Optimal body language increases stress

Figure 1.2: These graphs show relaxed breathing that is slow and deep until the person uses an optimal display starting at time 1. Using the display causes their breathing to become more shallow than usual, and you see a corresponding increase in their heart rate and stress response. This lasts until time 2 when they cease performing the display.

The unconscious fear of behaving dominantly keeps our body language withdrawn and demure. But there is a simple solution. If you spend a few minutes per day practicing slow, long, deep breaths from your diaphragm while looking up, then an upward gaze will stop recruiting the panicked breathing response. It will instead begin to feel natural and even occur involuntarily. You should start by practicing alone, then in public, and transition toward using it socially. Practicing for just a few minutes a day can train you to stop looking down in a few weeks. This technique can be used to make all forms of optimal body language feel comfortable and arise spontaneously.

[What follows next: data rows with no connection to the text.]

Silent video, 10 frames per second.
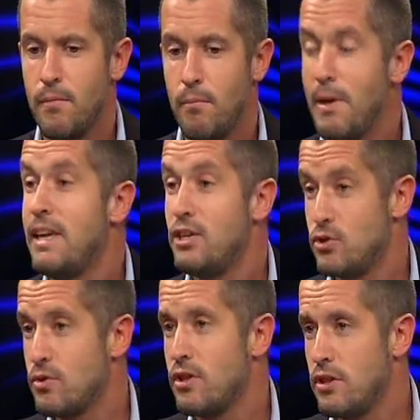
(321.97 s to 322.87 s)
Making
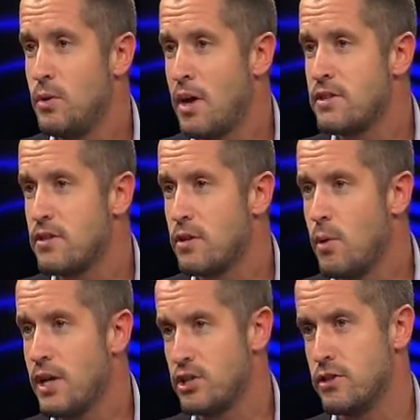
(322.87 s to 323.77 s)
sure that you answer the
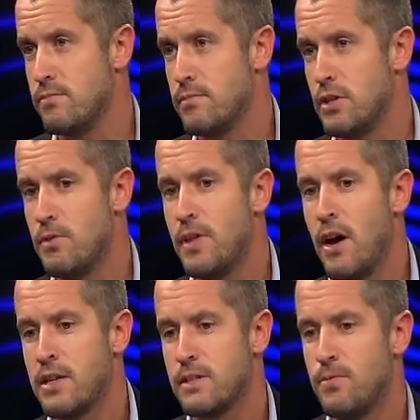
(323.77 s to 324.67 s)
question. You know, if they
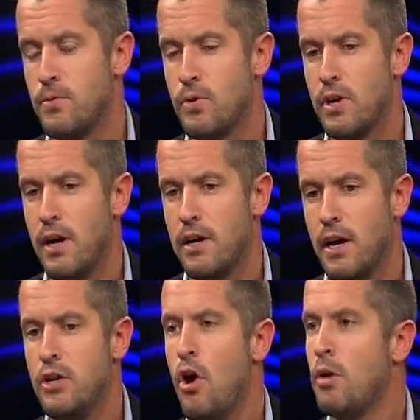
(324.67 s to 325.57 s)
ask for a
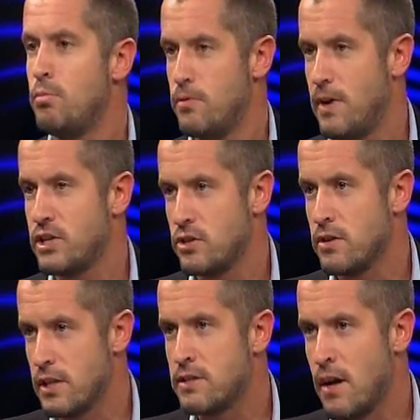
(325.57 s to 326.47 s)
non-professional
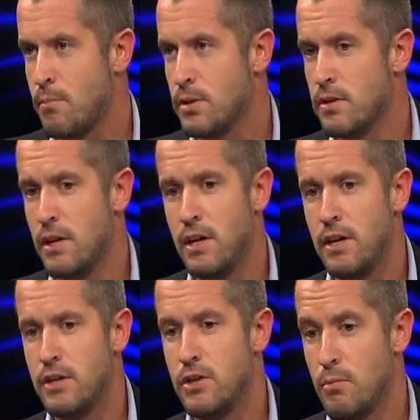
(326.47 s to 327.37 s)
example,
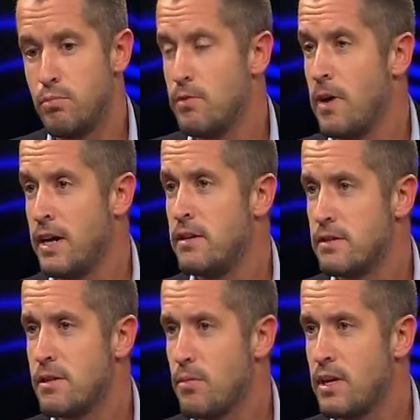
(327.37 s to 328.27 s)
don't provide
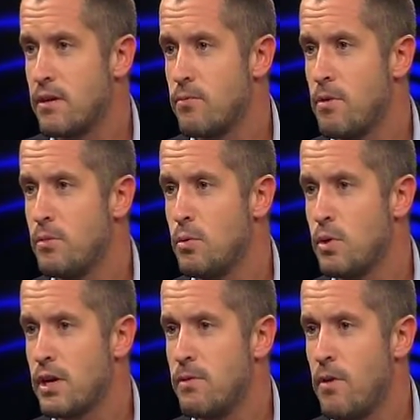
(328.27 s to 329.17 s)
something from your
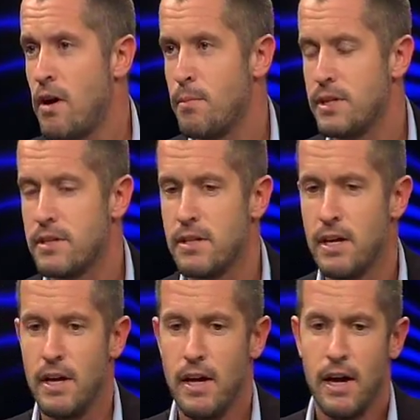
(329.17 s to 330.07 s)
work environment.
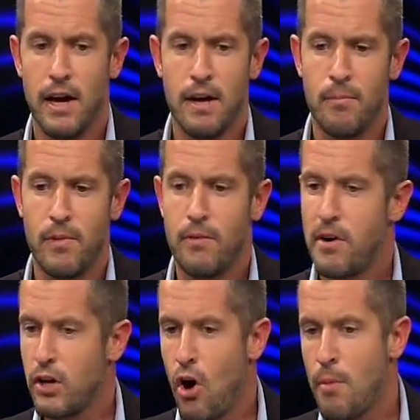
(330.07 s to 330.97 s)
A
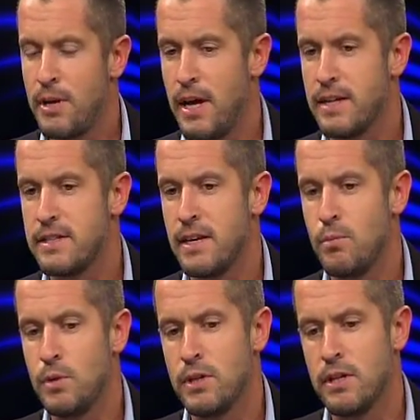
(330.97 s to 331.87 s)
very common essay
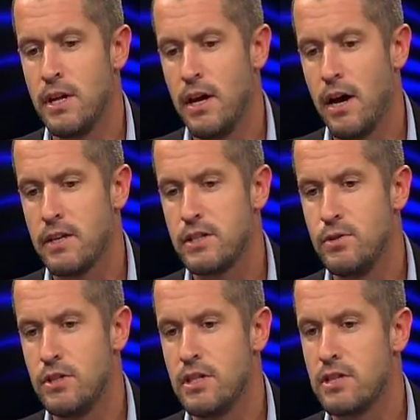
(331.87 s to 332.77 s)
will ask you
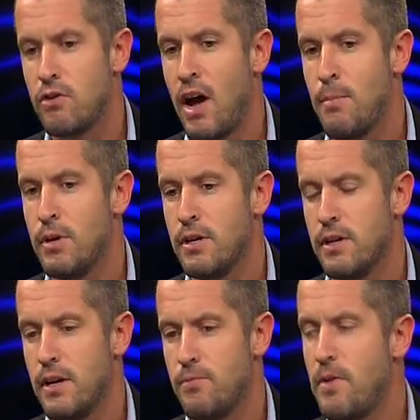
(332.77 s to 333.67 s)
to describe
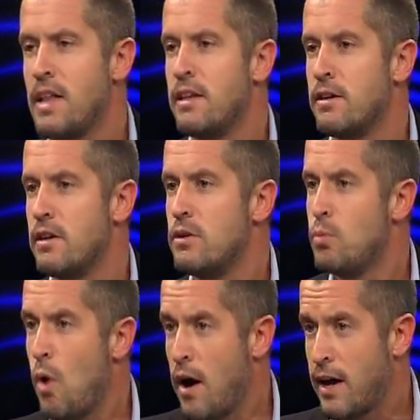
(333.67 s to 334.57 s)
a failure and
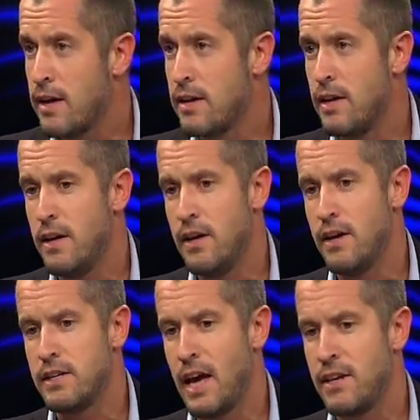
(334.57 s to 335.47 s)
why.
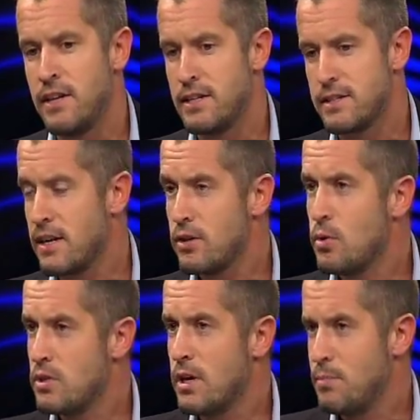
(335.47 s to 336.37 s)
And candidates get
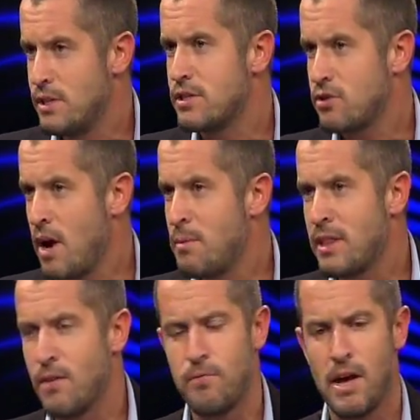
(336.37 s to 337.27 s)
caught up in describing
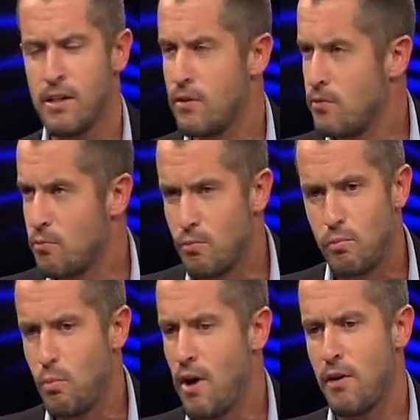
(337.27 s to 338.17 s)
that failure, of
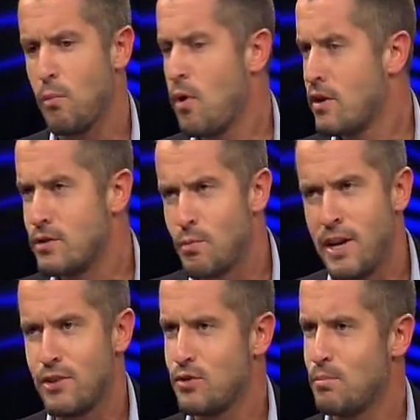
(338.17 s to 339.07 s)
where it was, when
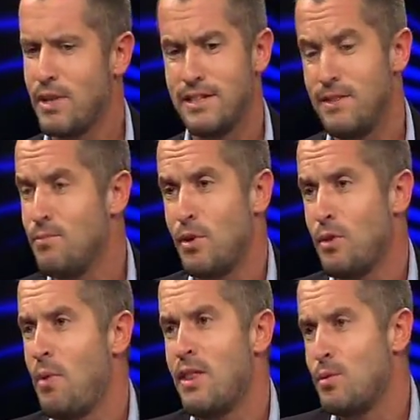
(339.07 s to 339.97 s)
it took place, even what the
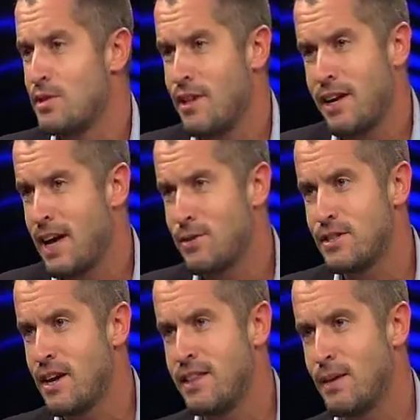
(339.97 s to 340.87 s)
weather was like
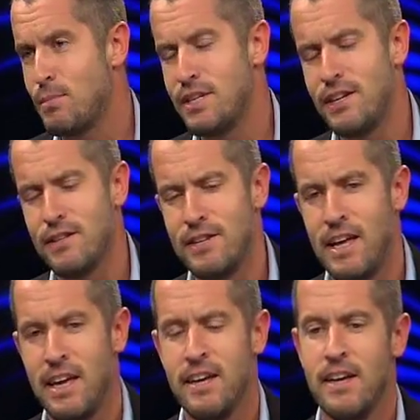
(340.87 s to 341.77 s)
outside that particular
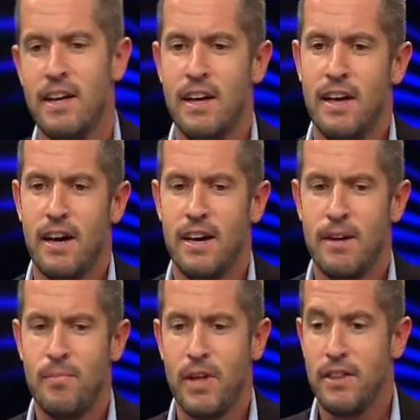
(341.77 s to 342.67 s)
day.
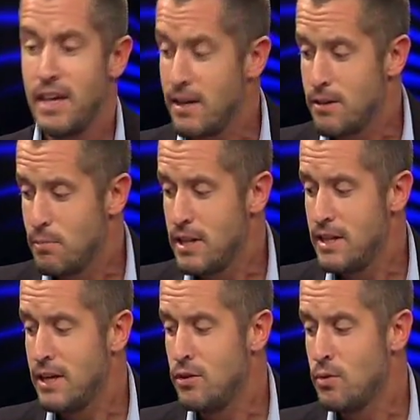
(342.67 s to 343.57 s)
And they completely
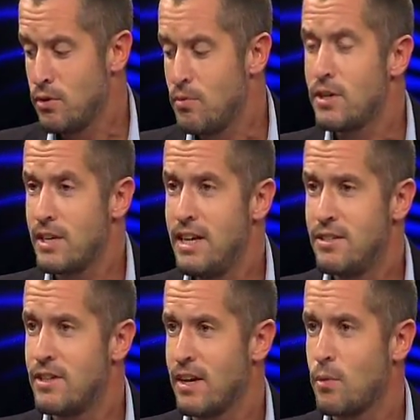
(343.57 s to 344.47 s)
ignore the real key
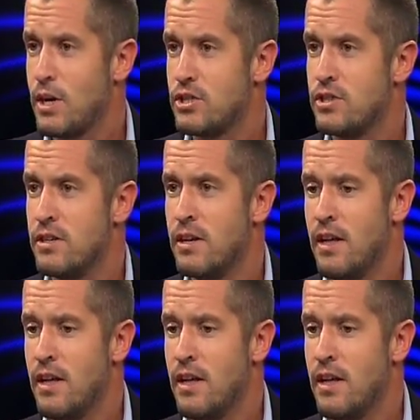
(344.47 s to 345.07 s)
to that question,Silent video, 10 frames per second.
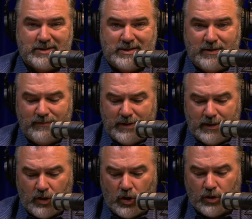TV
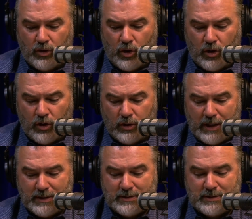in Hong Kong
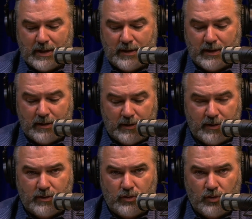has said, and
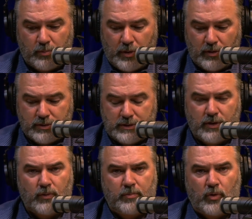the New York Post,
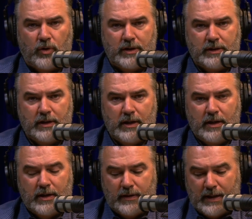they're reporting
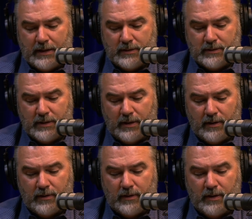that
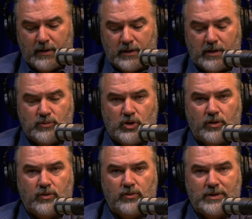Kim
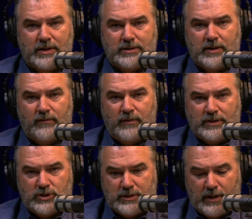Jong-un is in a
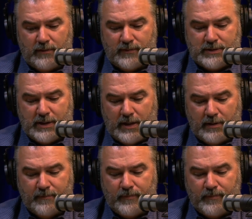vegetative state.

After Exposure to Diaphragmatic Breathing

Figure 1.3: These graphs depict data from a person who has used the Program Peace method of exposing a dominant display to diaphragmatic breathing. Despite using dominant body language from time 1 to time 2, their breathing remains slow and deep, and there is no discernable change in their heart rate or stress response. Because they have calmed their body’s unconscious reaction to the display, it no longer provokes fear, guilt, or stress.

The exercises in this book will first ask you to pair assertive behavioral subroutines that you would ordinarily find unnerving with paced breathing. After isolating and treating them individually, you will be asked to combine several of them together so that you can become comfortable using many assertive nonverbal behaviors at once. For instance, we will learn to breathe deeply with a calm face, upward eyes, straight neck, and relaxed vocal posture. You will also work on dissociating optimal postures from the submissive ones that often accompany them. For example, we will isolate widening your eyes from raising your eyebrows and isolate smiling from squinting and sneering.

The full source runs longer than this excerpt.